Я отвез их через четыре квартала на дневную службу в Евангелистской миссионерской баптистской церкви, и еще дотолкал кресло-каталку тети Мерси по гравийной дорожке к самому входу. По дорожке мы добирались дольше, чем ехали до самой церкви, потому что через каждые два-три фута колесики кресла зарывались в гравий, и мне приходилось дергать креслом из стороны в сторону, чтобы освободить их, практически выламывая колесики и чуть ли не роняя тетю носом в грязь. Ко времени, когда священник начал выслушивать третье признание веры, на этот раз от женщины, божившейся, что Иисус спас ее розовые кусты от японских жучков, а ее руку от артрита, я окончательно потерял интерес к происходящему. Я крутил в пальцах медальон в кармане джинсов. Почему он показал нам то видение? И почему он вдруг перестал работать?
Итан, остановись. Ты не знаешь, что делаешь.
Я опять услышал Лену у себя в голове.
Убери его!
Комната поплыла передо мной, и я почувствовал, как пальцы Лены переплелись с моими, словно она была здесь, рядом со мной….

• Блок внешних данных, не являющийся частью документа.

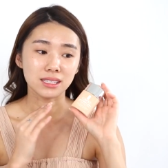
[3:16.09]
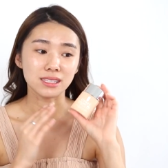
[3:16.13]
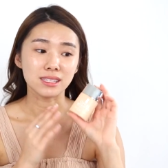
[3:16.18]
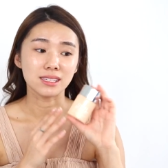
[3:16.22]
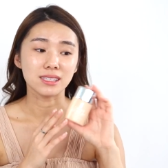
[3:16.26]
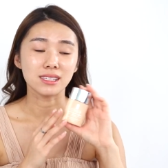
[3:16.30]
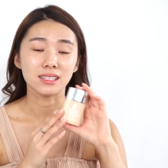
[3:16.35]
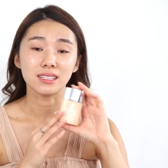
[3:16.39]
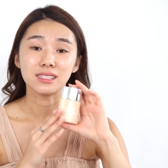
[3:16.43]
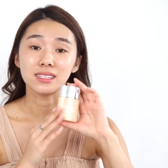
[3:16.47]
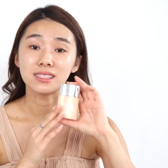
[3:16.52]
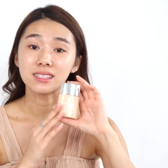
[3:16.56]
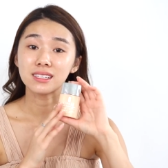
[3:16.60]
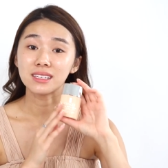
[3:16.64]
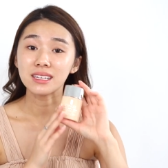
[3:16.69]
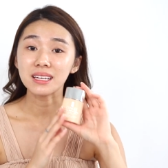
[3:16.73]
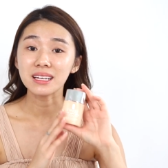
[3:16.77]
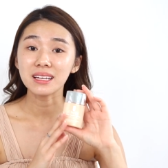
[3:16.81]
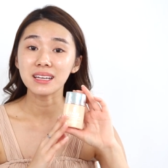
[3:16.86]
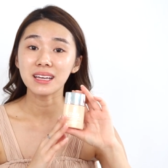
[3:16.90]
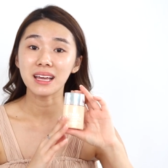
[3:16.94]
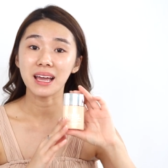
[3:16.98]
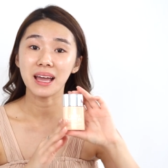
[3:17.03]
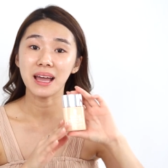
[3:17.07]
This is a
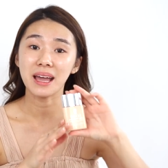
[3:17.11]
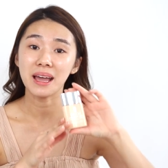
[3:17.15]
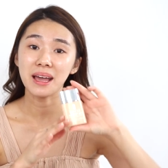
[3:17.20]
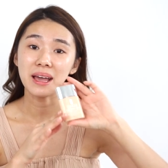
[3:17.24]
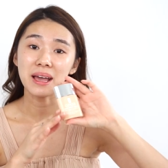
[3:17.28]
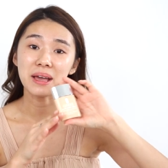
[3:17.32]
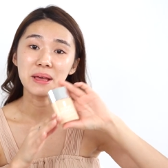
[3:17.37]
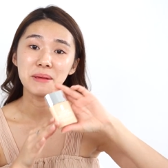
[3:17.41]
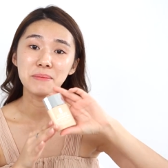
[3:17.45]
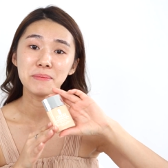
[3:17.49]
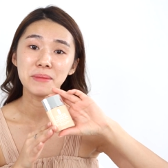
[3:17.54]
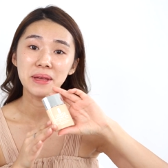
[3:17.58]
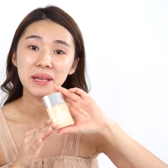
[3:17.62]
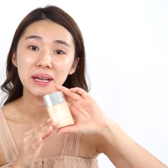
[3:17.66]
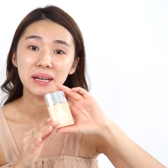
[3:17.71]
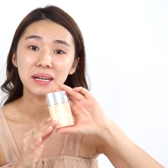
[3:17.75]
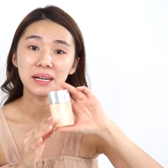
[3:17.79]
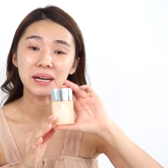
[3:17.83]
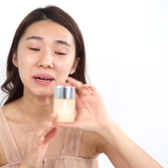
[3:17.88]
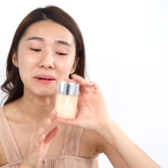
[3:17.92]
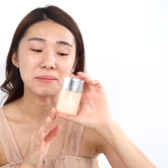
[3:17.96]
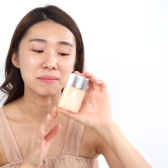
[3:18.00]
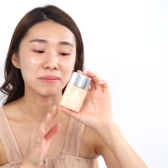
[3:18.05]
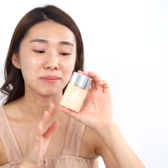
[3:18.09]
skincare and
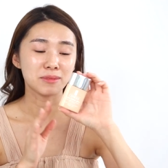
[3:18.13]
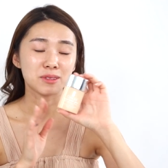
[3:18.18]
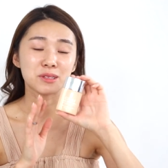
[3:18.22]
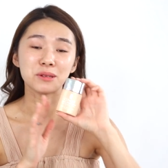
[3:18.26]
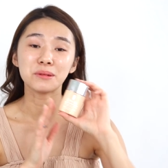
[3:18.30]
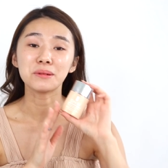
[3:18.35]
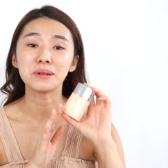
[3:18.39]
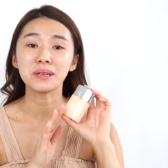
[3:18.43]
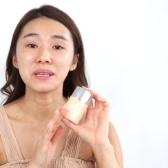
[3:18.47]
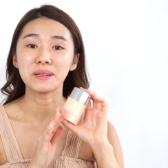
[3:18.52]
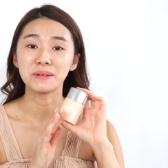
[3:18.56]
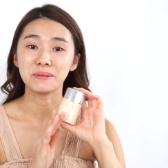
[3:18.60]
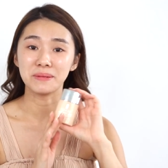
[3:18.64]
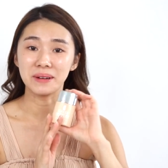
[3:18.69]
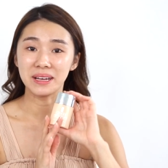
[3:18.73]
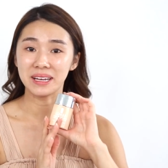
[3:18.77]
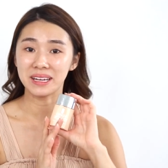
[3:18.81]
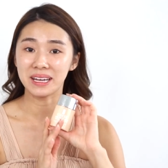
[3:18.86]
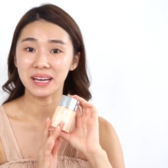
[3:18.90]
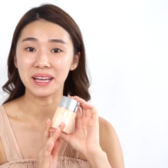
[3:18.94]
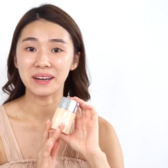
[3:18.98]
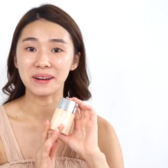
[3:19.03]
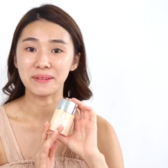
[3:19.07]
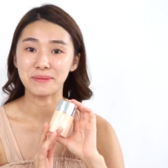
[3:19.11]
makeup
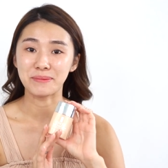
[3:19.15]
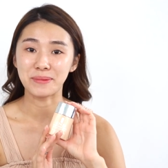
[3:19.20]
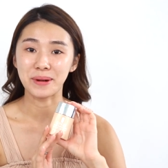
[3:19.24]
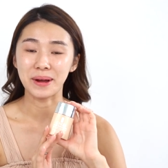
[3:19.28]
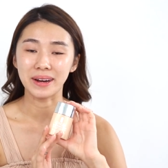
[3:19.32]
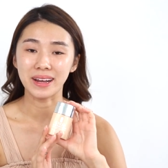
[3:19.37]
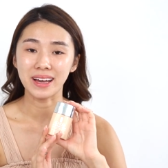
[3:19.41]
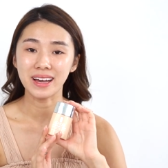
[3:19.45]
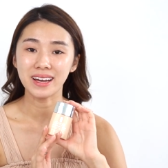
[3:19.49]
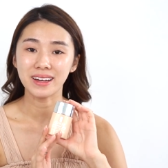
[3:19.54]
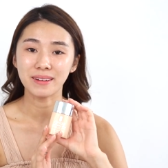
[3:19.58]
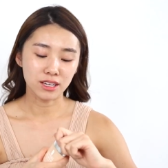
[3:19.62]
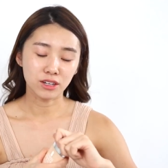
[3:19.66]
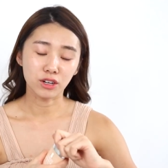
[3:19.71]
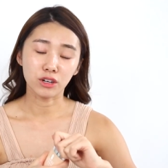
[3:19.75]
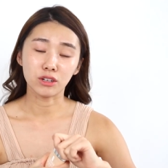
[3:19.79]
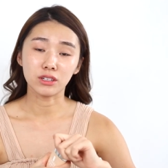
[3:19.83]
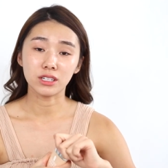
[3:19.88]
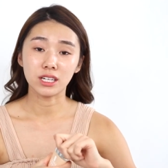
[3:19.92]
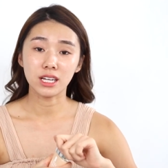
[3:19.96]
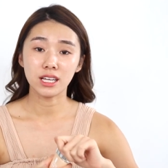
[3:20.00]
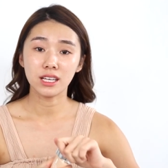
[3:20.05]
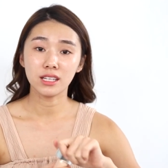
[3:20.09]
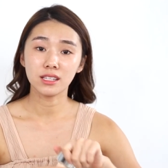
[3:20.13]
two-in-one kind of product. It
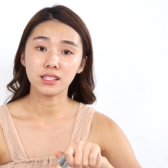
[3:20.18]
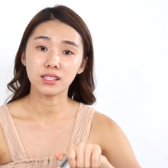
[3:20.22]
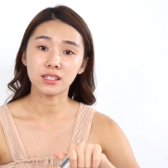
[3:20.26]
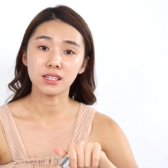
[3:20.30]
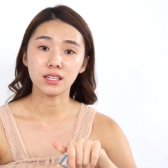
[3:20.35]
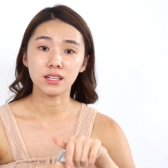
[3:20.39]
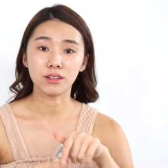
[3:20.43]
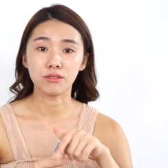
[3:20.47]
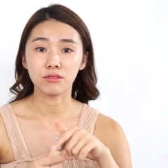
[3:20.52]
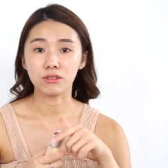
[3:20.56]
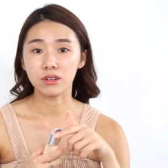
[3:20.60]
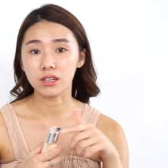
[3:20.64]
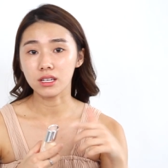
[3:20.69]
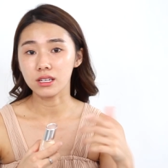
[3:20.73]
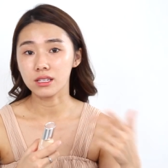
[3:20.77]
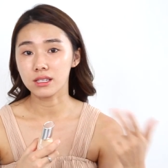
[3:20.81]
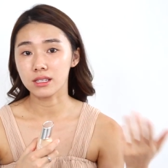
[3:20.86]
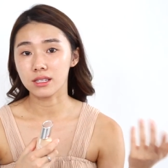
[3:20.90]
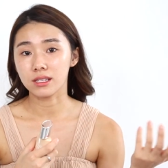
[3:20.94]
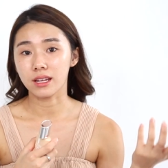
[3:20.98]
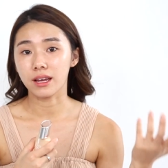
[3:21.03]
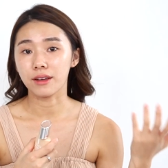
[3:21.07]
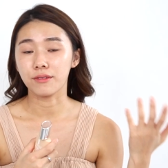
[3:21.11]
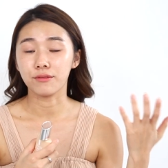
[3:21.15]
contains
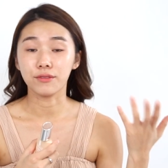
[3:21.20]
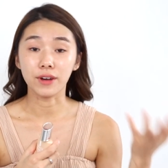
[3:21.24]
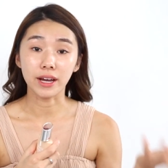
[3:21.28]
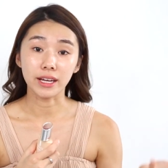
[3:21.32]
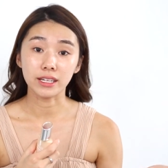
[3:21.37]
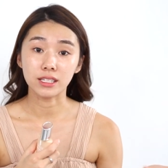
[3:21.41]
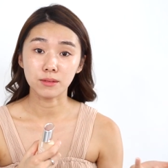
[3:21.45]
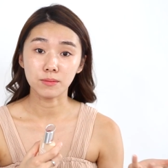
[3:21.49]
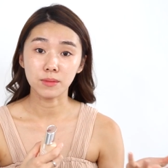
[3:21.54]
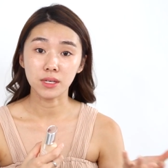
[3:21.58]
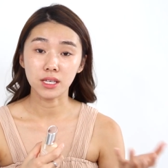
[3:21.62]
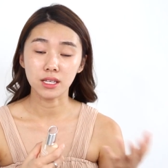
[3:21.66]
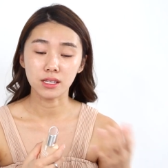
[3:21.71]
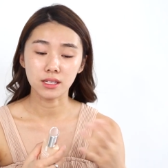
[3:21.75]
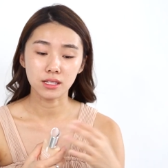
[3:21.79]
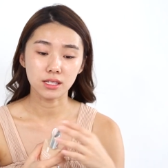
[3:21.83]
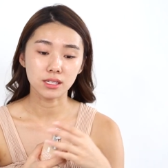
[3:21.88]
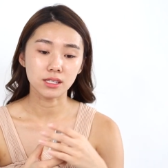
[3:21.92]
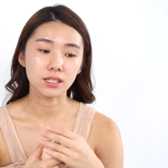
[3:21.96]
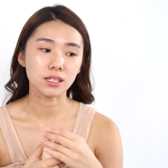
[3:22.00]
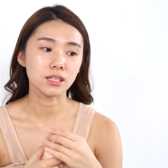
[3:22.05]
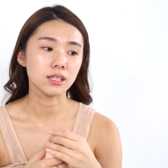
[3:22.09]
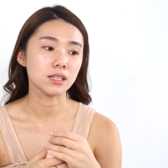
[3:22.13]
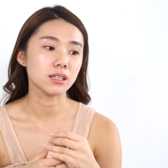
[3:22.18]
ingredients like vitamin
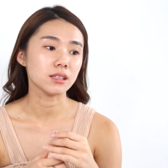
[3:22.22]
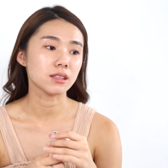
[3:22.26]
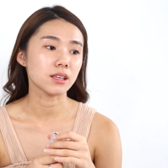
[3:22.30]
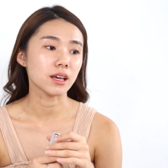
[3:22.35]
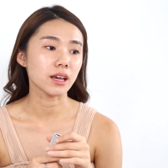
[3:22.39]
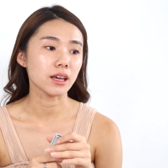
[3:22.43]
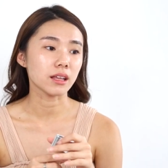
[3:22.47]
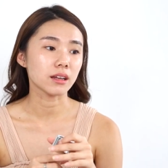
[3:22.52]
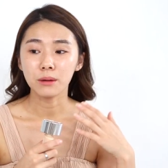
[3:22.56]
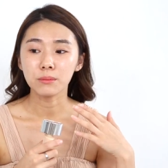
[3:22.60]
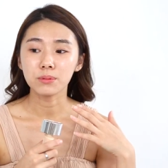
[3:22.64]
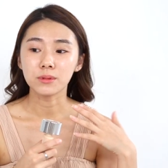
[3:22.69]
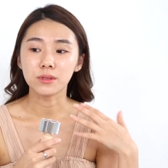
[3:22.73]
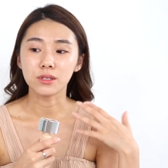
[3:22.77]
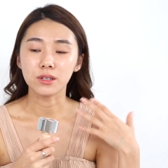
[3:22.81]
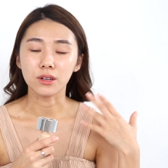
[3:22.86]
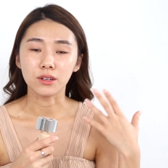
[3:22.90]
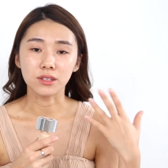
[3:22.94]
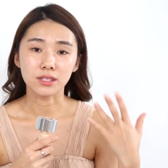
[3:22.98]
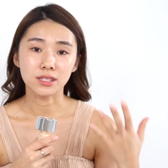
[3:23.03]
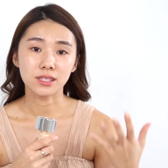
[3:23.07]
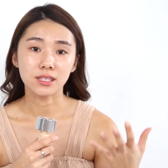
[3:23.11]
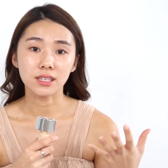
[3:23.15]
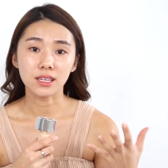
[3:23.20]
C that helps
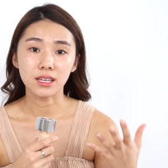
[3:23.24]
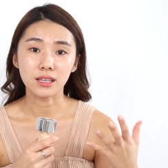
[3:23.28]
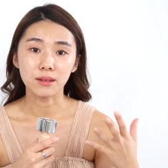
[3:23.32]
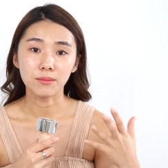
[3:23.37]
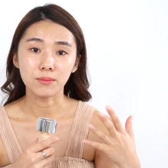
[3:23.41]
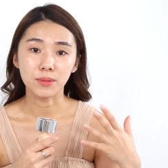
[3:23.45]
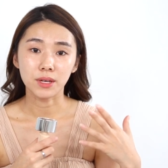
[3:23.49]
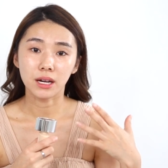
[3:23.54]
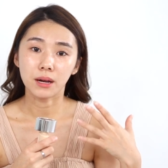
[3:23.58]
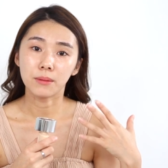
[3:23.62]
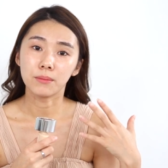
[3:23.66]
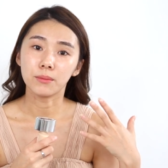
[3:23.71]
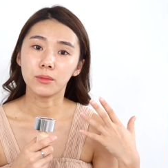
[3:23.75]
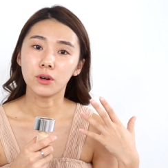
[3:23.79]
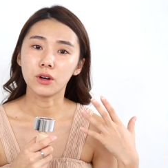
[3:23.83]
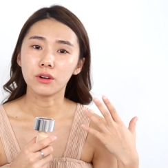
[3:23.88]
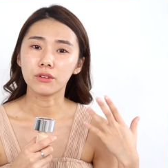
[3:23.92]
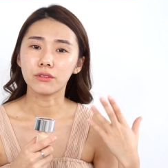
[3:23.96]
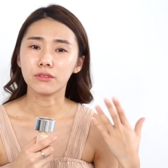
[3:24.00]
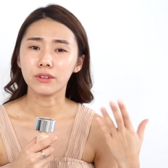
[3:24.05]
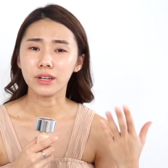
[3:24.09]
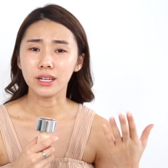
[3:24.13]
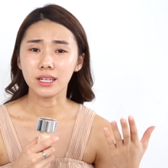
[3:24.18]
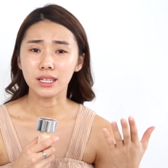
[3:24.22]
your skin become
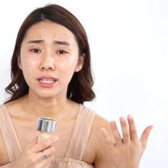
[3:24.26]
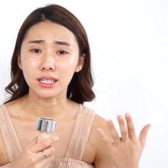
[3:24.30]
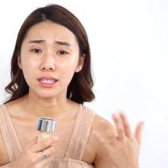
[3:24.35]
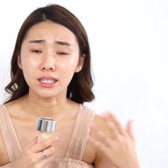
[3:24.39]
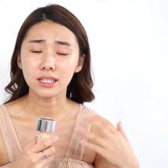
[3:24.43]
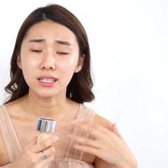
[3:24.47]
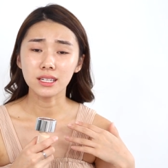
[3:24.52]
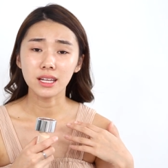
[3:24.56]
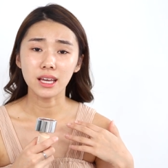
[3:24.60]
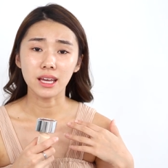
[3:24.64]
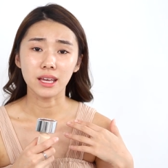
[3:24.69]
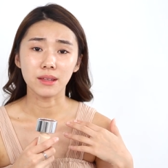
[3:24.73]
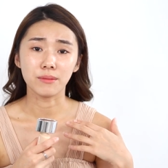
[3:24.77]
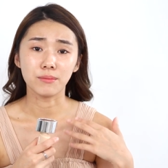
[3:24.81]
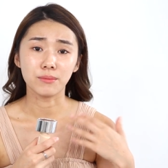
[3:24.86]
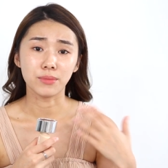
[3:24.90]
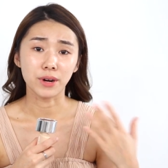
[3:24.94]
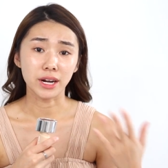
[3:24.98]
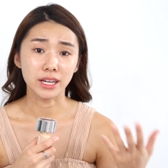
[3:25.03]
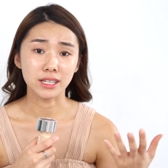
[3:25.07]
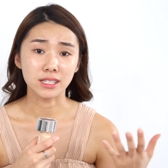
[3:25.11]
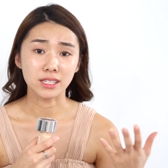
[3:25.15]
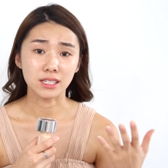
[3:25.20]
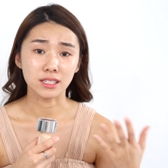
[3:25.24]
more radiant and
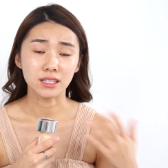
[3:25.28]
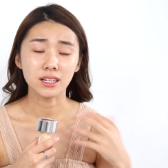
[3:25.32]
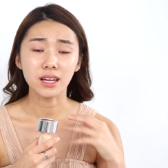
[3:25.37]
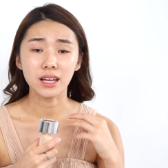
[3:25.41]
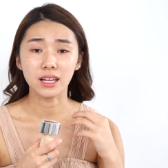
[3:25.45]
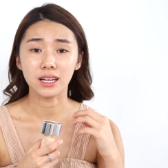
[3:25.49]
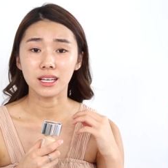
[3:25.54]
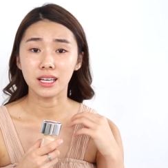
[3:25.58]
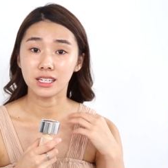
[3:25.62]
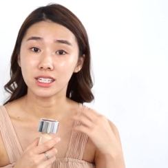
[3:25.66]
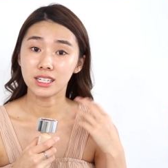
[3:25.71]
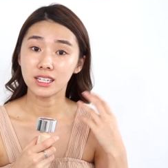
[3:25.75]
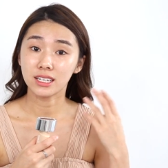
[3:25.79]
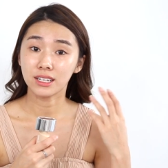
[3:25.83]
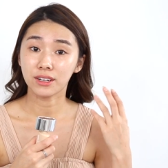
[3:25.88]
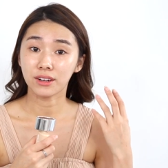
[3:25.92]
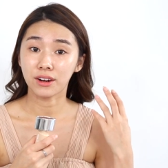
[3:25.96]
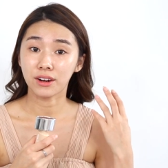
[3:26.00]
brighter and it actually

Ничто не могло подготовить Женевьеву к зрелищу пылающего Гринбрайера. Языки пламени жадно лизали его стены, пожирая перила и крышу веранды. Солдаты тащили антиквариат и картины из дома, словно самые обычные воры. Где же все? Они прятались в лесу, как и она? Листья потрескивали. Она вдруг почувствовала кого-то позади себя, но до того, как успела обернуться, грязная рука зажала ей рот. Она вцепилась в запястье обеими руками, стараясь освободиться.
— Женевьева, это я, — рука расслабилась.
— Что ты здесь делаешь? С тобой все в порядке? — Женевьева обняла солдата, одетого в то, что осталось от некогда доблестного серого мундира армии Конфедерации.
— Да, милая, — сказал Итан, но она знала, что это ложь.
— Я думала, что тебя…
Женевьева получала в письмах Итана известия лишь о лучших днях последних двух лет, с тех пор, как он завербовался в армию, но она не получила ни единого письма с момента Битвы на Равнинах. Женевьева знала, что многие из тех солдат, которые пошли за генералом Ли в бой, навсегда остались лежать на полях Виржинии. Она смирилась с тем, что ей суждено умереть старой девой. Она была совершенно уверена в том, что потеряла своего Итана навсегда. Было просто непостижимо, что он не только жив, но и стоит рядом с ней, этой ночью.